_PROBLEM_
Your output should be the lines below from the one with "[0:03.60-0:04.50]" through the one with "[0:21.60-0:22.50]", copied exactly, pictures excluded.

━━━ DATASET RECORDS

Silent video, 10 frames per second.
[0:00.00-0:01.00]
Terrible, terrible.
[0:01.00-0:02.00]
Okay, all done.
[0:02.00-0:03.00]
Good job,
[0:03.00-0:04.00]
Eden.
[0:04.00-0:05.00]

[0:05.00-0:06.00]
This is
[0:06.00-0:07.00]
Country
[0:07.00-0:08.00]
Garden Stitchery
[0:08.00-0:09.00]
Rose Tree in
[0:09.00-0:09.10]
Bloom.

━━━━━━
━━━ DATASET RECORDS

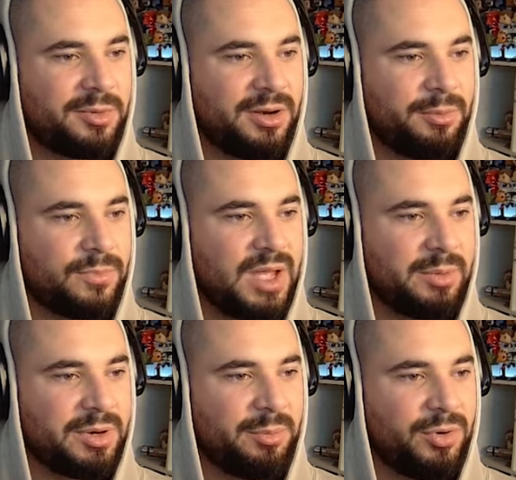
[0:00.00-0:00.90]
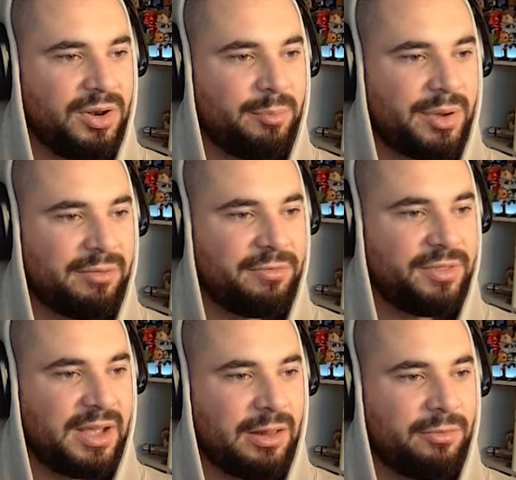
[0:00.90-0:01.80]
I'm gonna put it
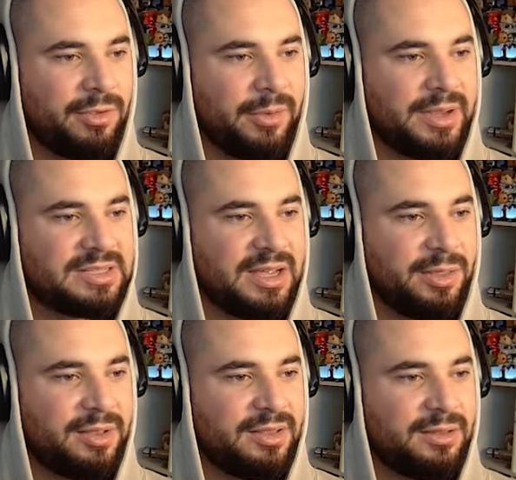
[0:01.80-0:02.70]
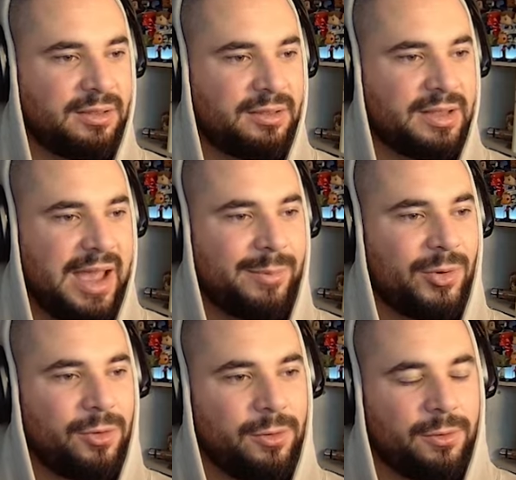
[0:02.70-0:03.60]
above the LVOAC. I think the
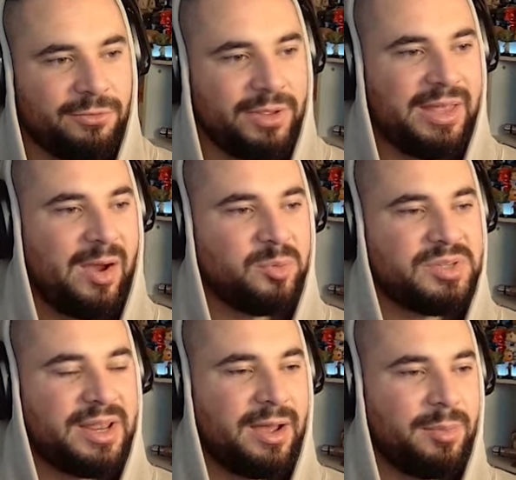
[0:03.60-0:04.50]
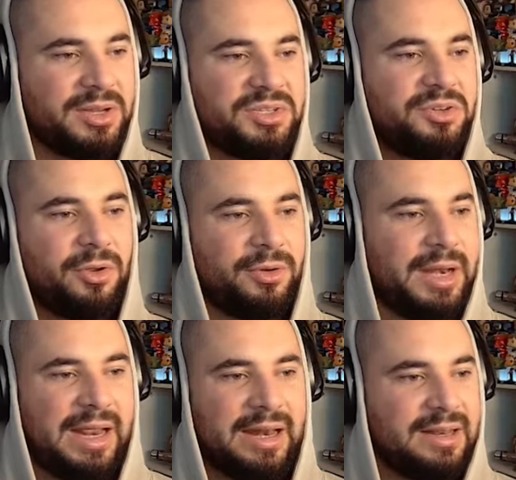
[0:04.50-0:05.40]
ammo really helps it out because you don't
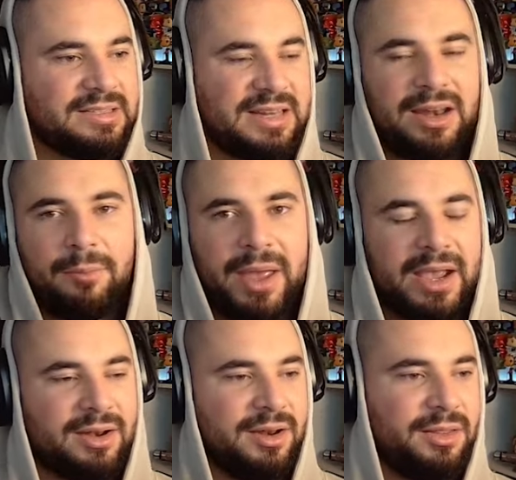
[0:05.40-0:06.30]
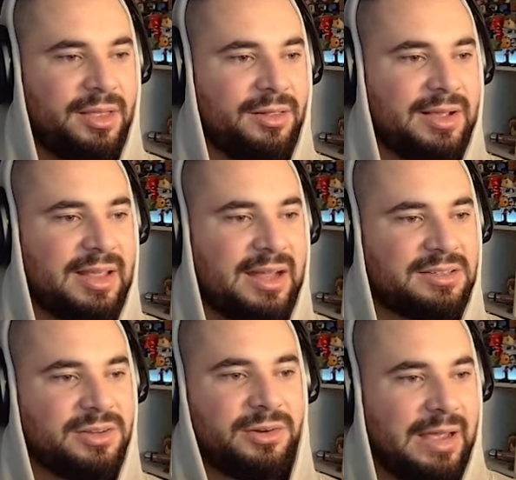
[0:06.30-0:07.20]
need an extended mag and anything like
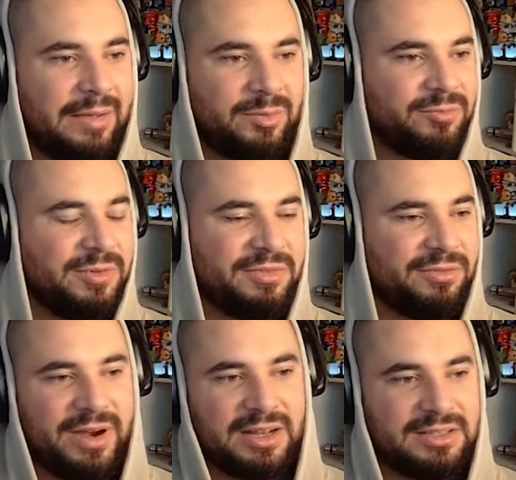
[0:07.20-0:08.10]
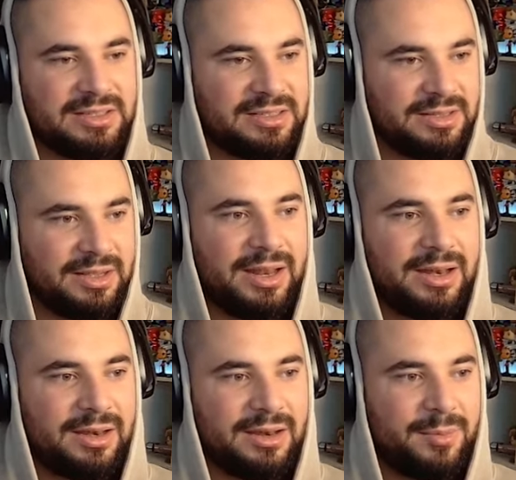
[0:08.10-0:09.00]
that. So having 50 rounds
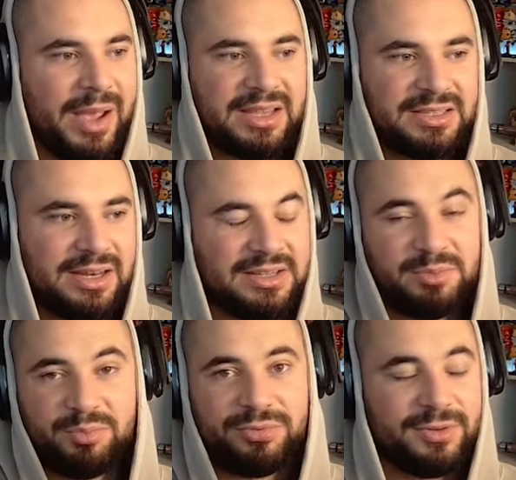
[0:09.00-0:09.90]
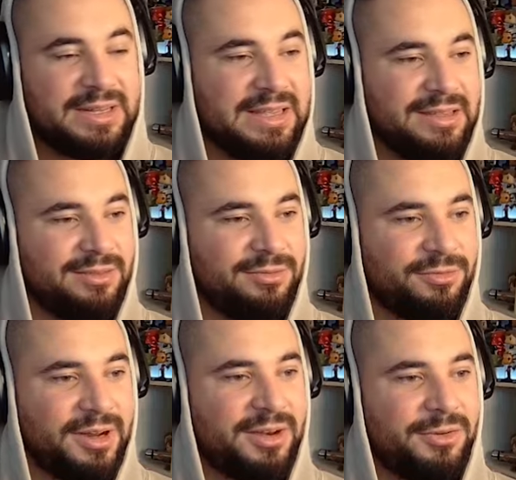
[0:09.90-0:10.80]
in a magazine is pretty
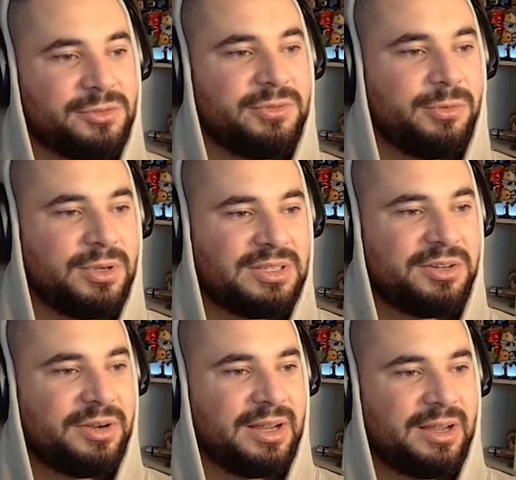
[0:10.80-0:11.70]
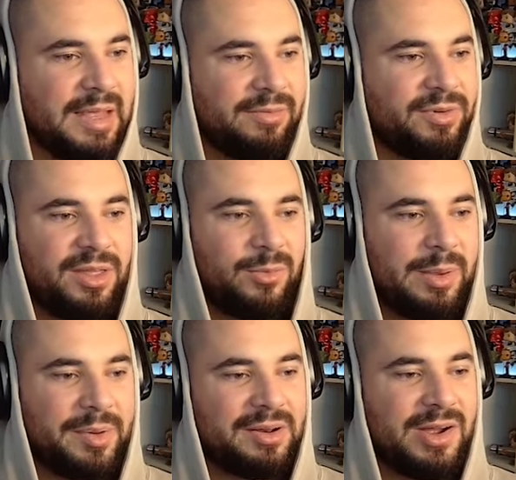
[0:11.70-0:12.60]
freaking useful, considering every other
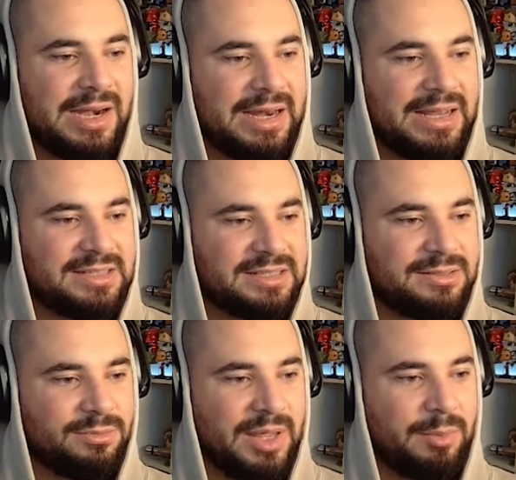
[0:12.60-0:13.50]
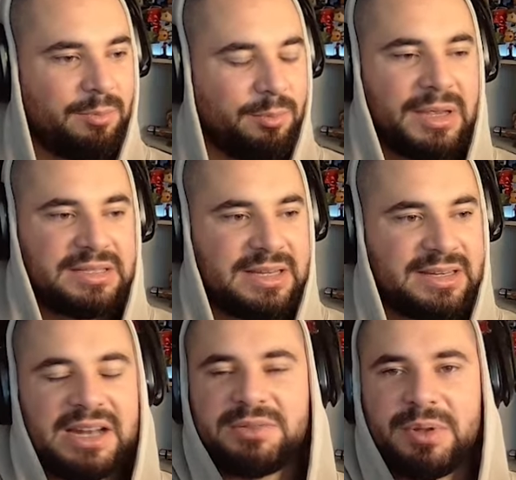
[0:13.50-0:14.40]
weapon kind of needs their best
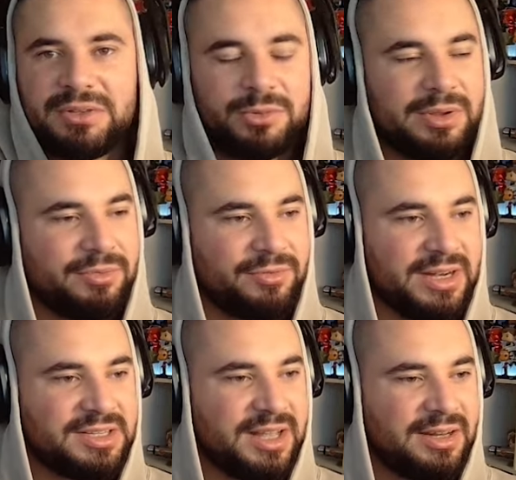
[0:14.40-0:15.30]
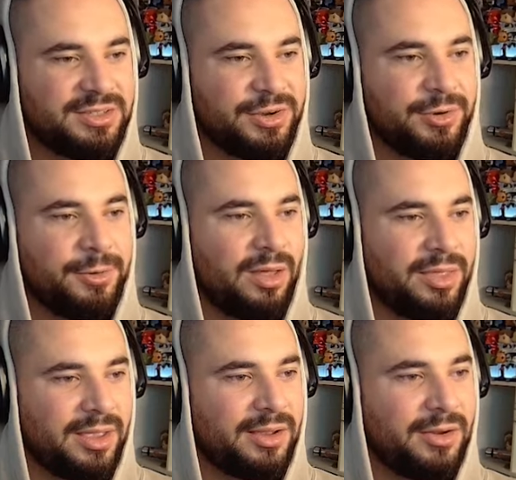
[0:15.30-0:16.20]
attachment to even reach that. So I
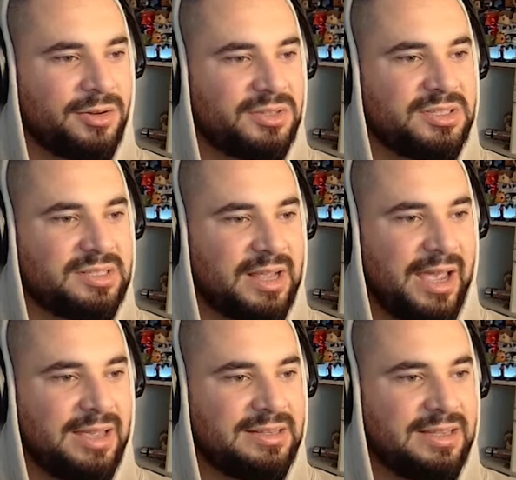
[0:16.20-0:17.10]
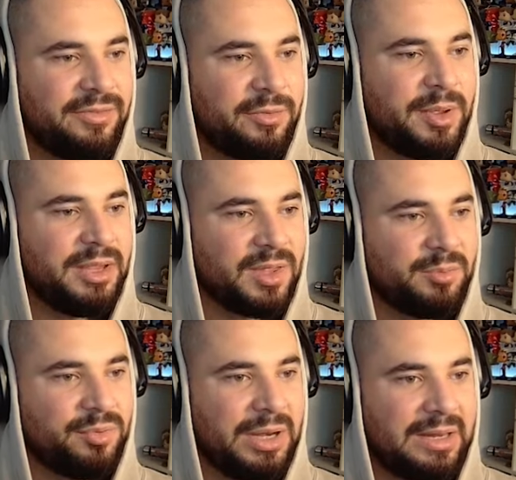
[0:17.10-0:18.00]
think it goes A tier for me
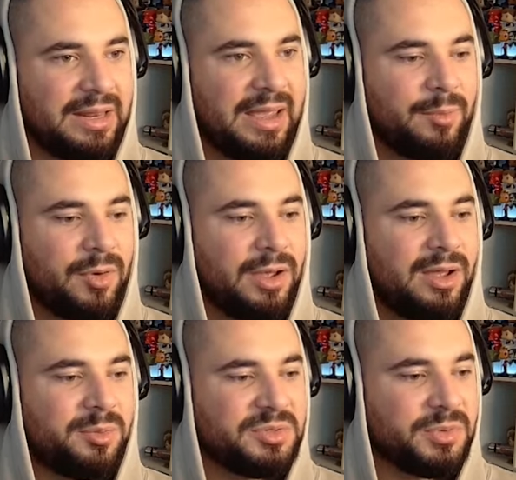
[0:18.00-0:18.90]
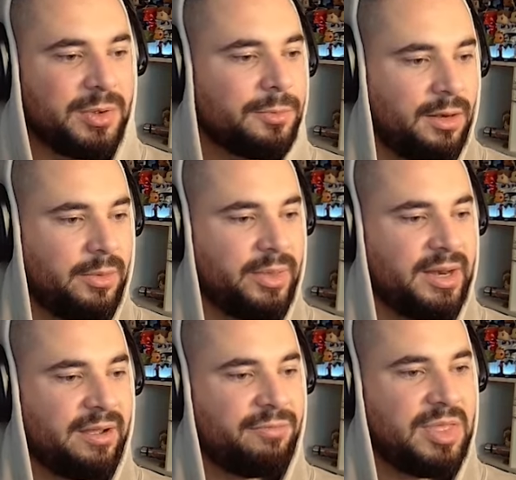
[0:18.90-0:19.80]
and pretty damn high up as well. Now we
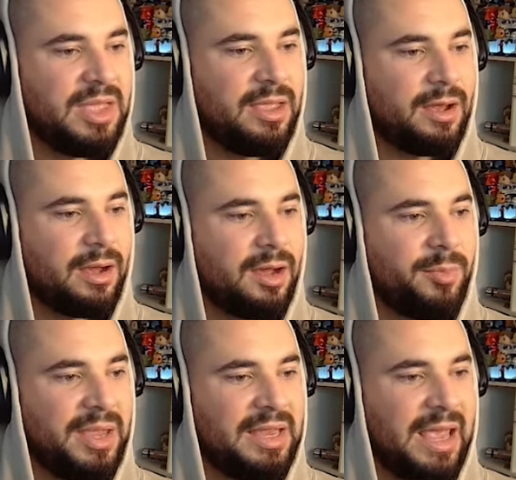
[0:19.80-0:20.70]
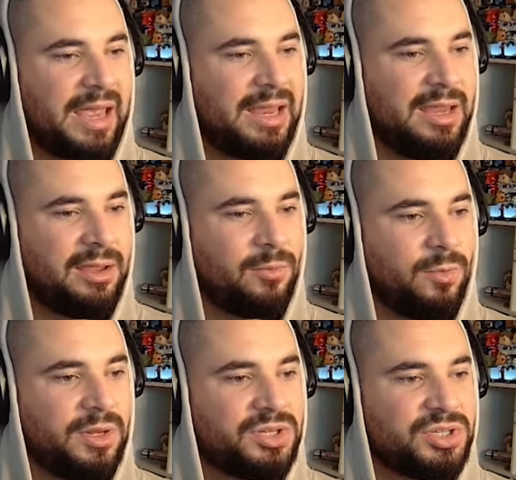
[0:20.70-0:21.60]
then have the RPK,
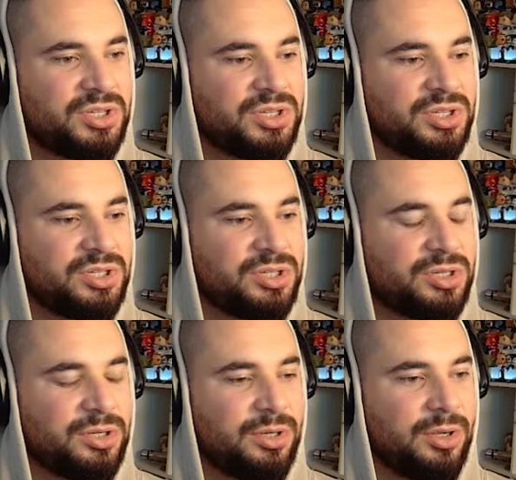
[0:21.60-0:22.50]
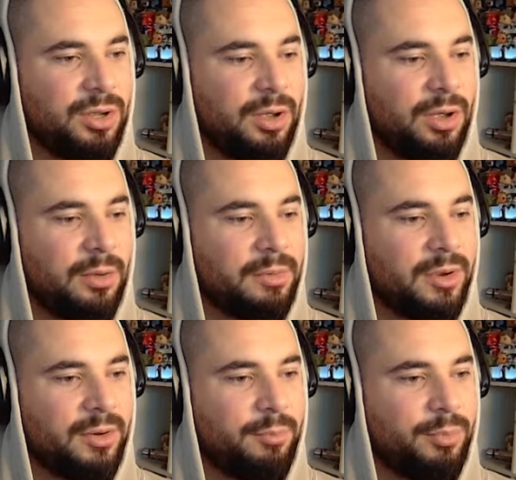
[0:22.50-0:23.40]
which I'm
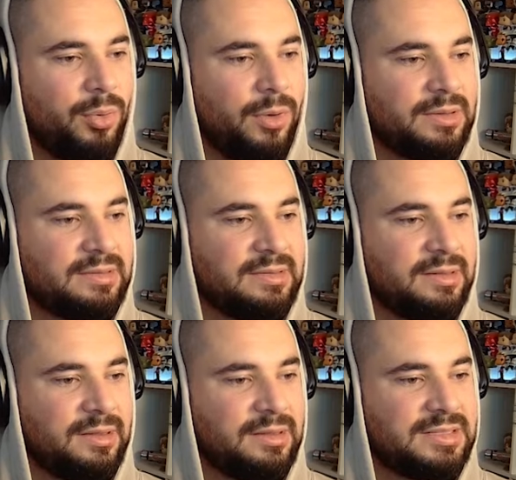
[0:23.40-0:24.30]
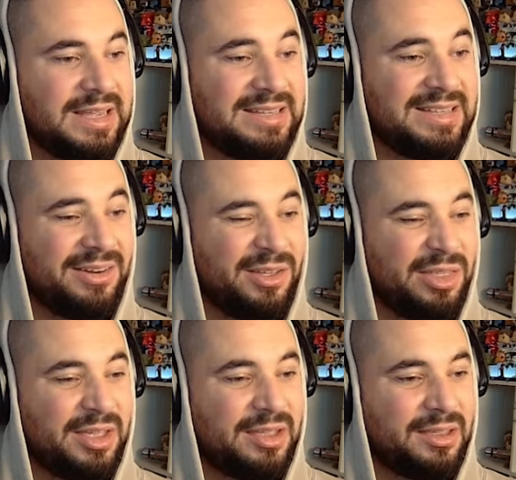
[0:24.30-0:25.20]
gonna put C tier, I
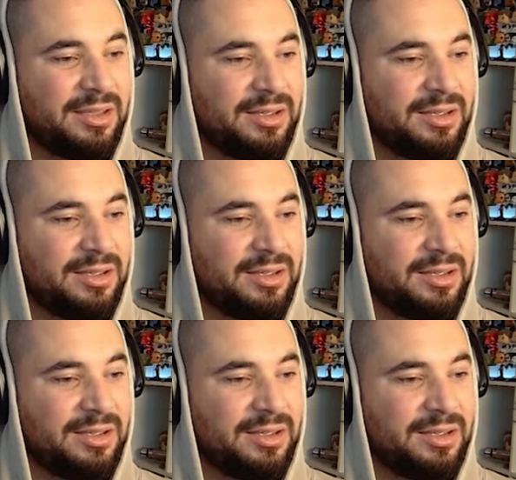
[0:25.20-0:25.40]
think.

━━━━━━

_SOLUTION_
[0:03.60-0:04.50]
[0:04.50-0:05.40]
ammo really helps it out because you don't
[0:05.40-0:06.30]
[0:06.30-0:07.20]
need an extended mag and anything like
[0:07.20-0:08.10]
[0:08.10-0:09.00]
that. So having 50 rounds
[0:09.00-0:09.90]
[0:09.90-0:10.80]
in a magazine is pretty
[0:10.80-0:11.70]
[0:11.70-0:12.60]
freaking useful, considering every other
[0:12.60-0:13.50]
[0:13.50-0:14.40]
weapon kind of needs their best
[0:14.40-0:15.30]
[0:15.30-0:16.20]
attachment to even reach that. So I
[0:16.20-0:17.10]
[0:17.10-0:18.00]
think it goes A tier for me
[0:18.00-0:18.90]
[0:18.90-0:19.80]
and pretty damn high up as well. Now we
[0:19.80-0:20.70]
[0:20.70-0:21.60]
then have the RPK,
[0:21.60-0:22.50]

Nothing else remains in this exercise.